Retype exactly the lines below, starting with the line that contains "[0:00.60-0:00.80]" and ending with the last line; leave out any pictures.

━━━━━━━━━━━━━━━━━━━━━━━━━━━━━━

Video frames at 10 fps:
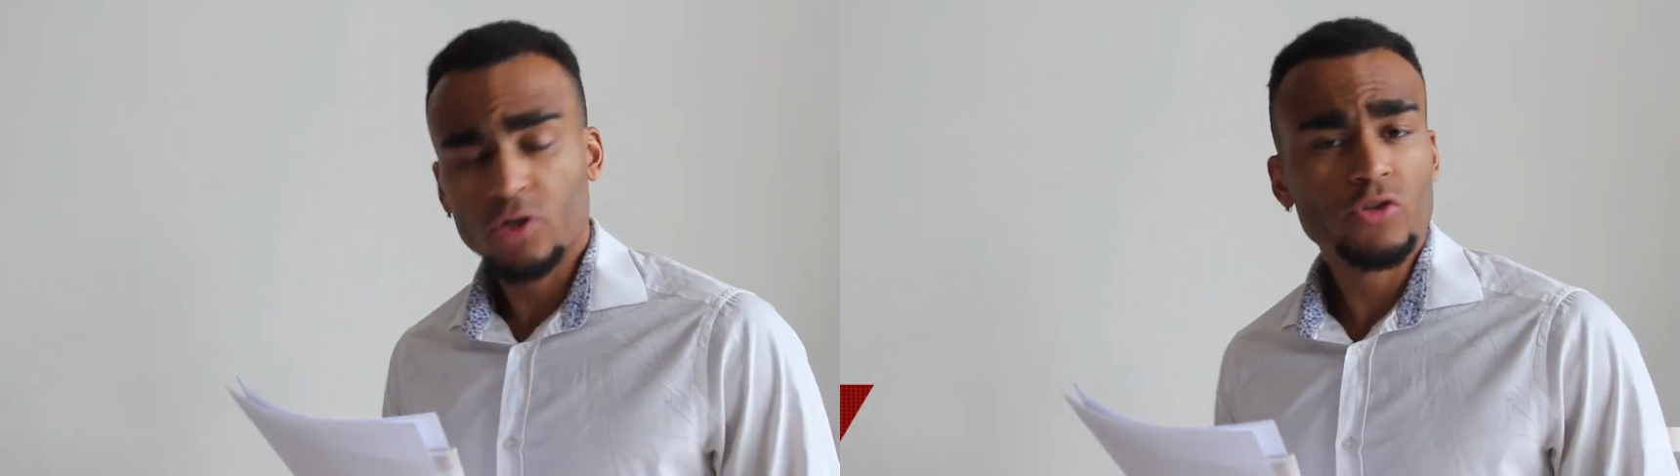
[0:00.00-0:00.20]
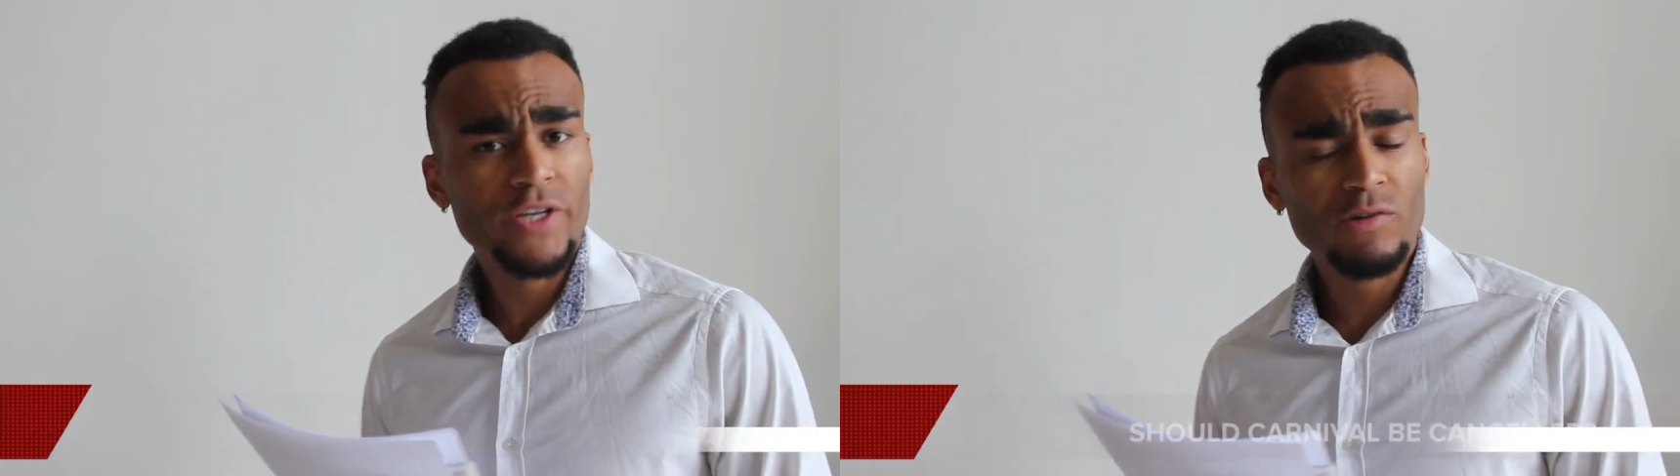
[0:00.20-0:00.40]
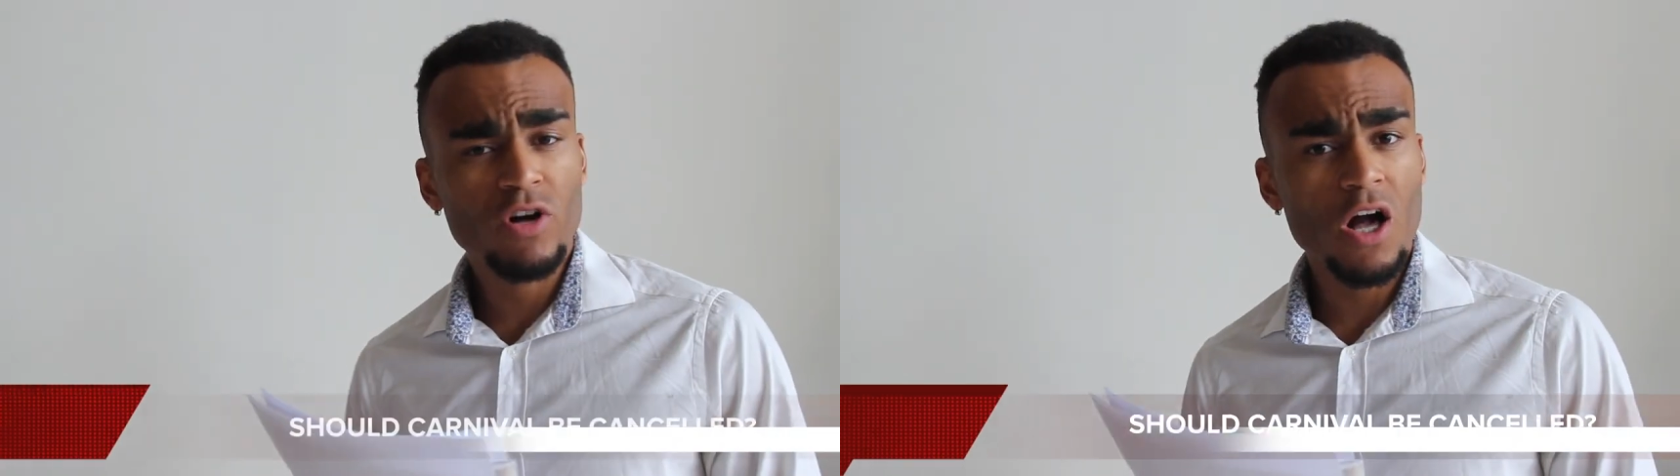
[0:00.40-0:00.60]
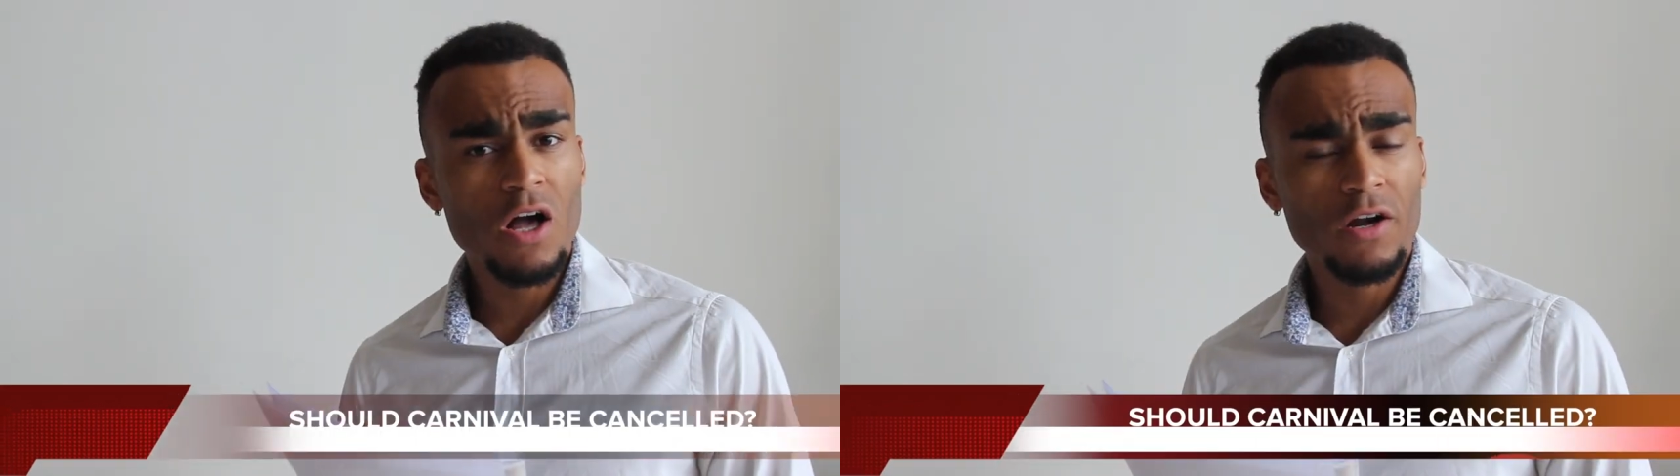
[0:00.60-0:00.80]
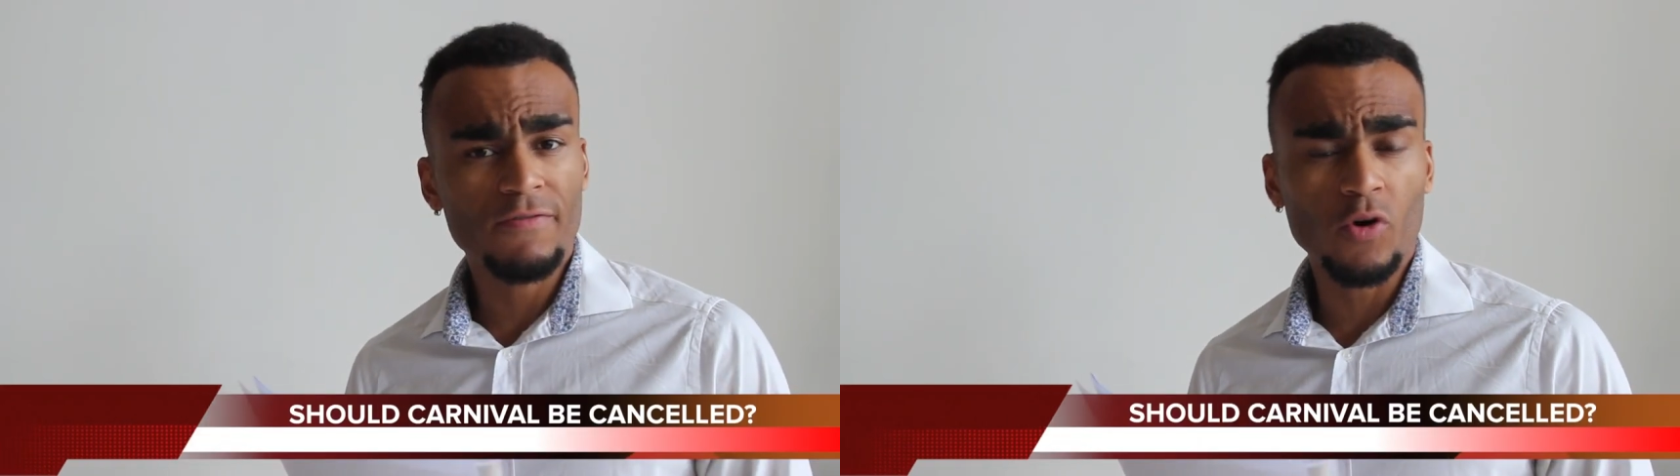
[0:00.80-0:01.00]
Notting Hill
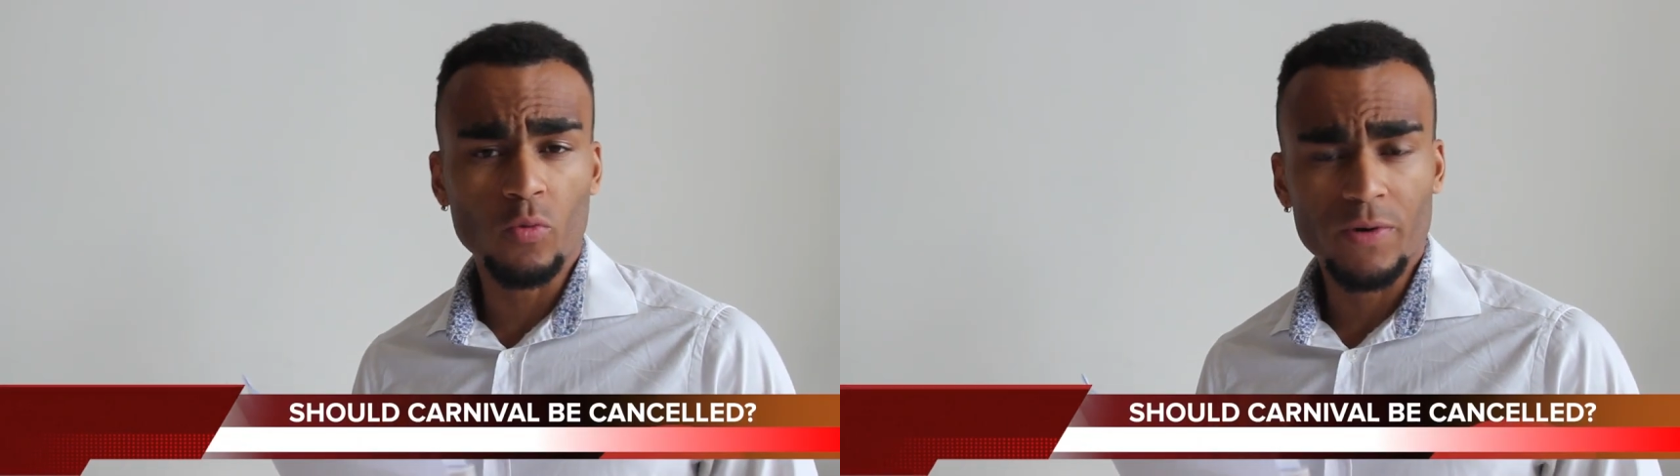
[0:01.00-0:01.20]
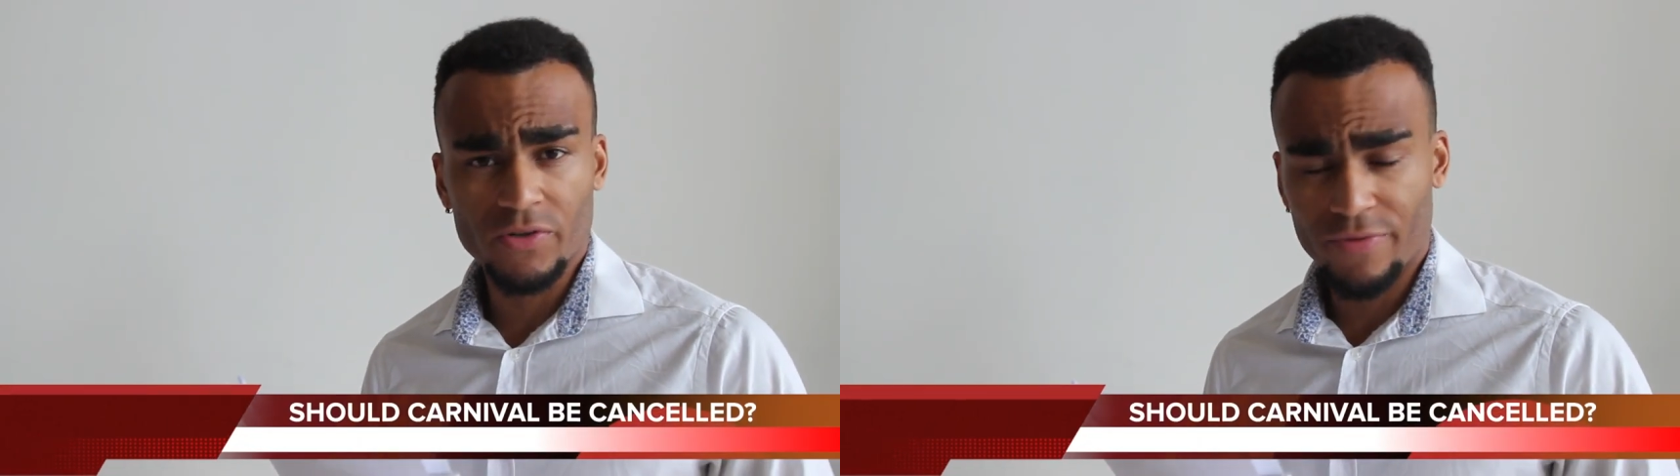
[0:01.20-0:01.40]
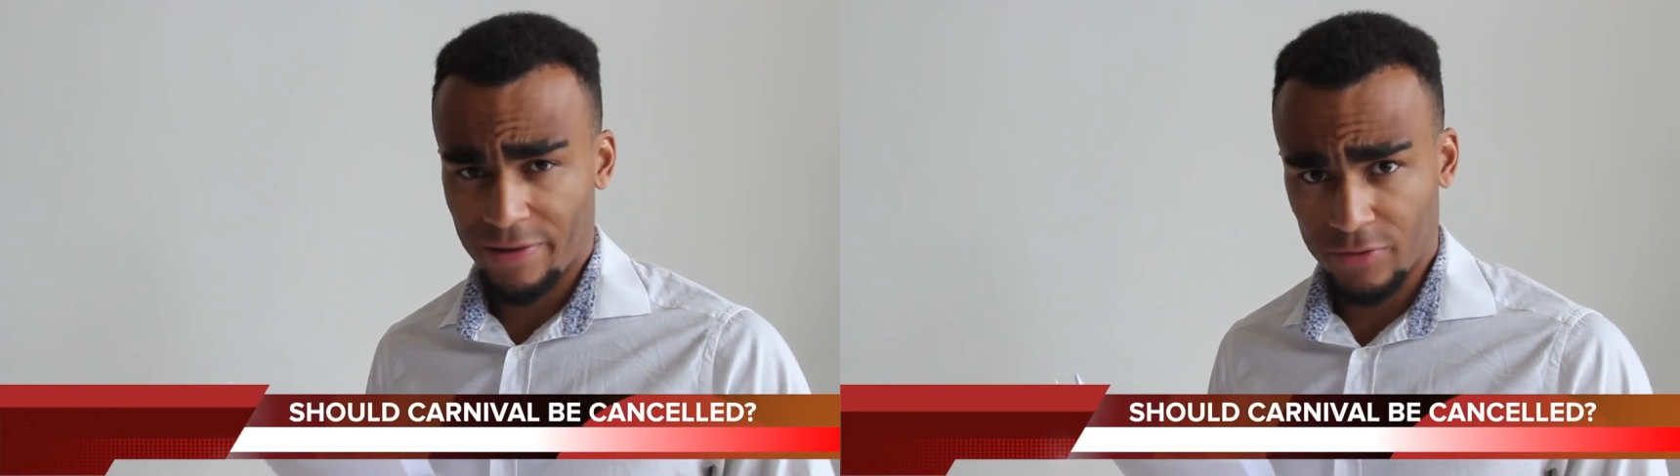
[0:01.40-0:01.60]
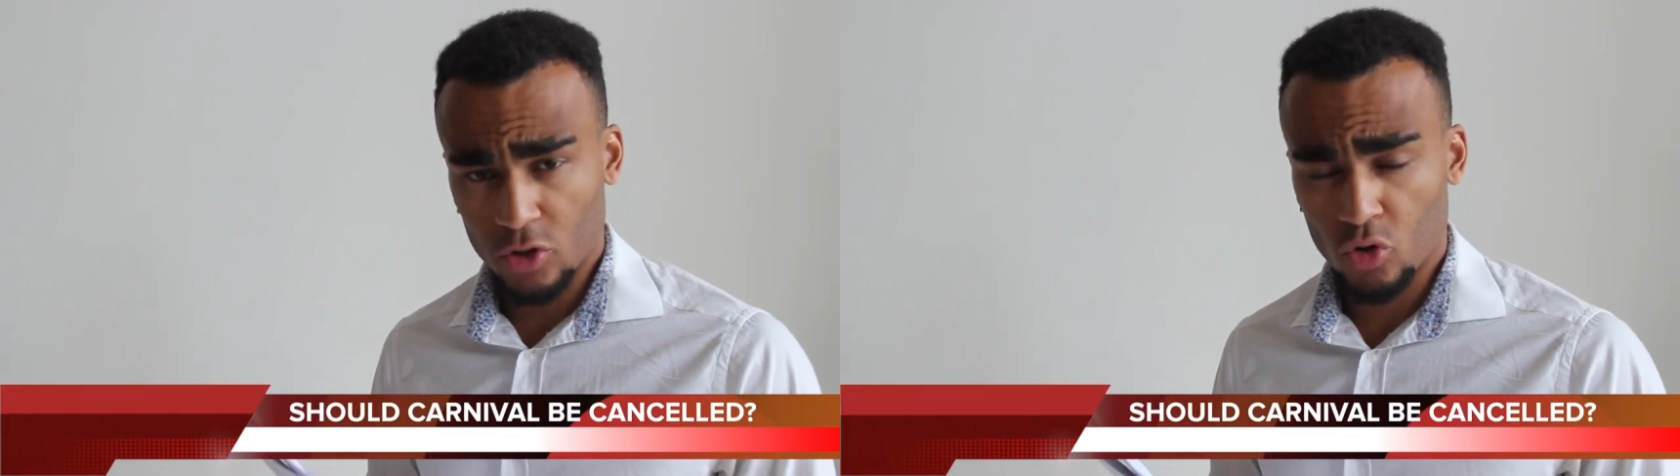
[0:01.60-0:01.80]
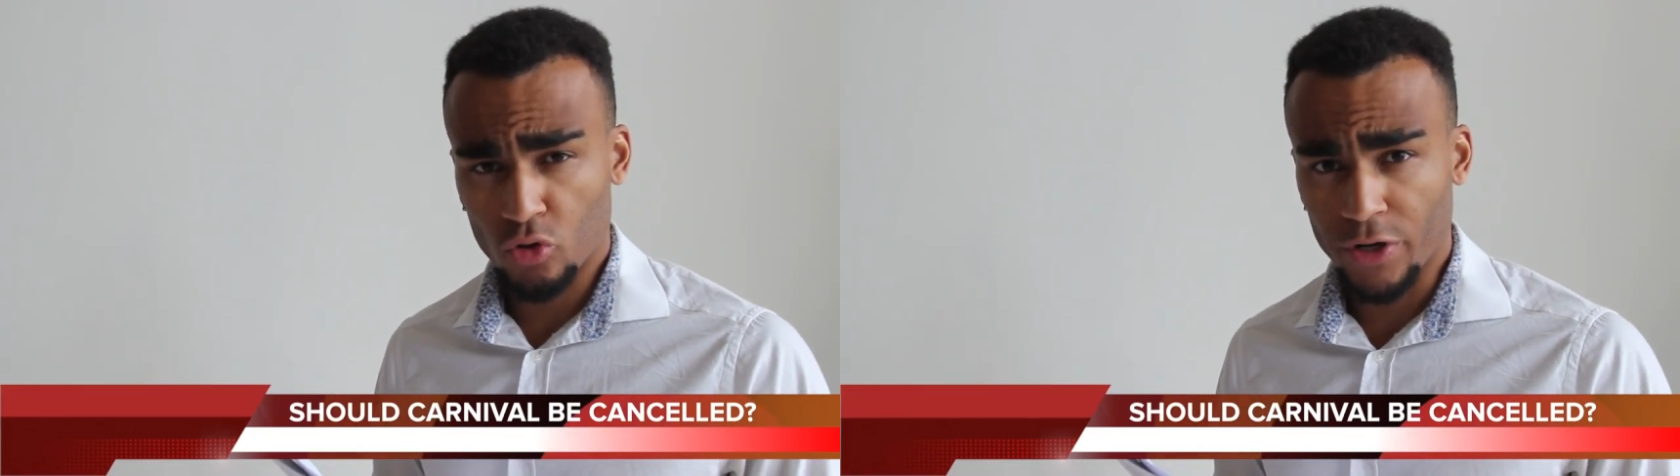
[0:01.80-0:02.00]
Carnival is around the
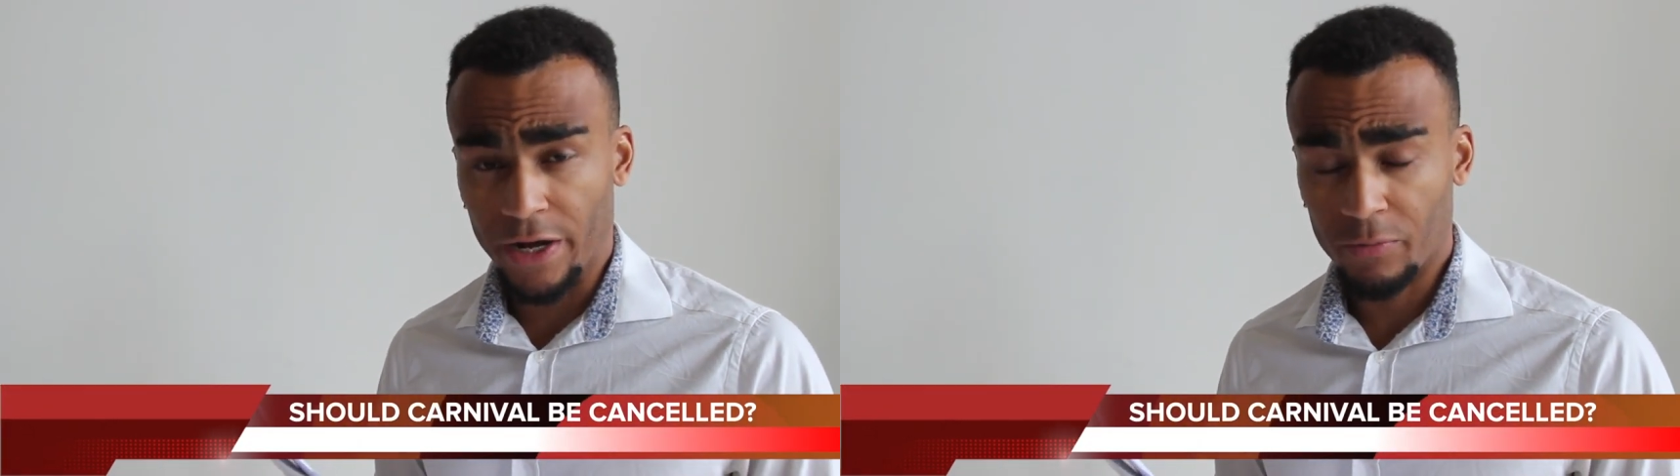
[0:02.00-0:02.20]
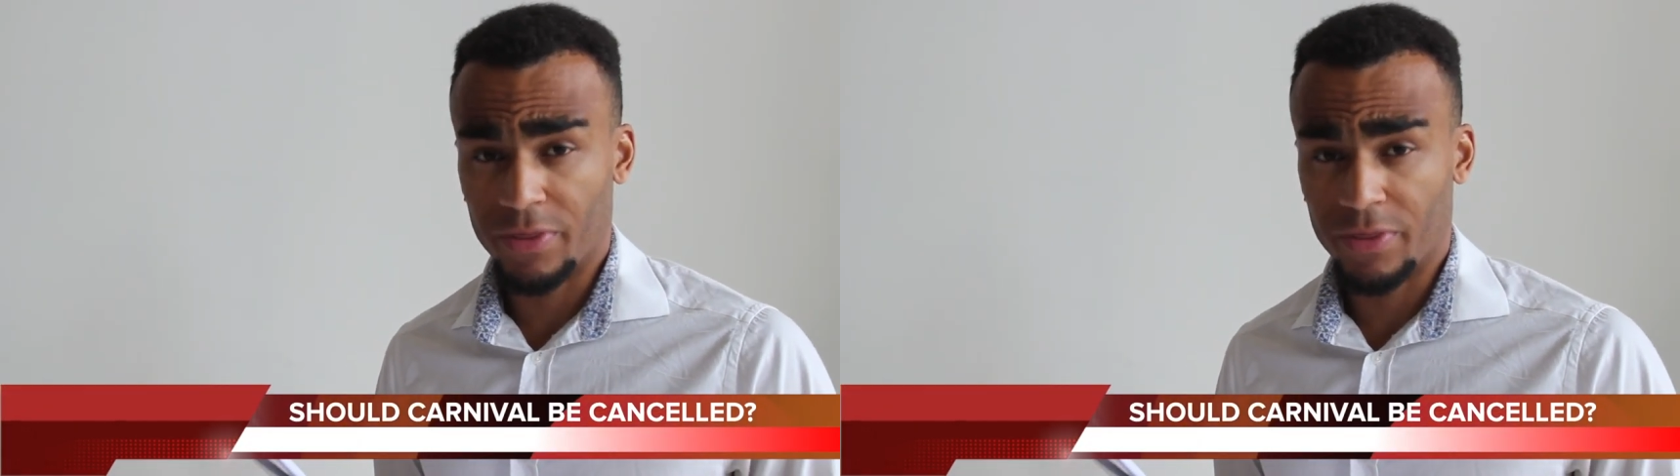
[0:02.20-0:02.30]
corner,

━━━━━━━━━━━━━━━━━━━━━━━━━━━━━━

- **Solved exercise**
[0:00.60-0:00.80]
[0:00.80-0:01.00]
Notting Hill
[0:01.00-0:01.20]
[0:01.20-0:01.40]
[0:01.40-0:01.60]
[0:01.60-0:01.80]
[0:01.80-0:02.00]
Carnival is around the
[0:02.00-0:02.20]
[0:02.20-0:02.30]
corner,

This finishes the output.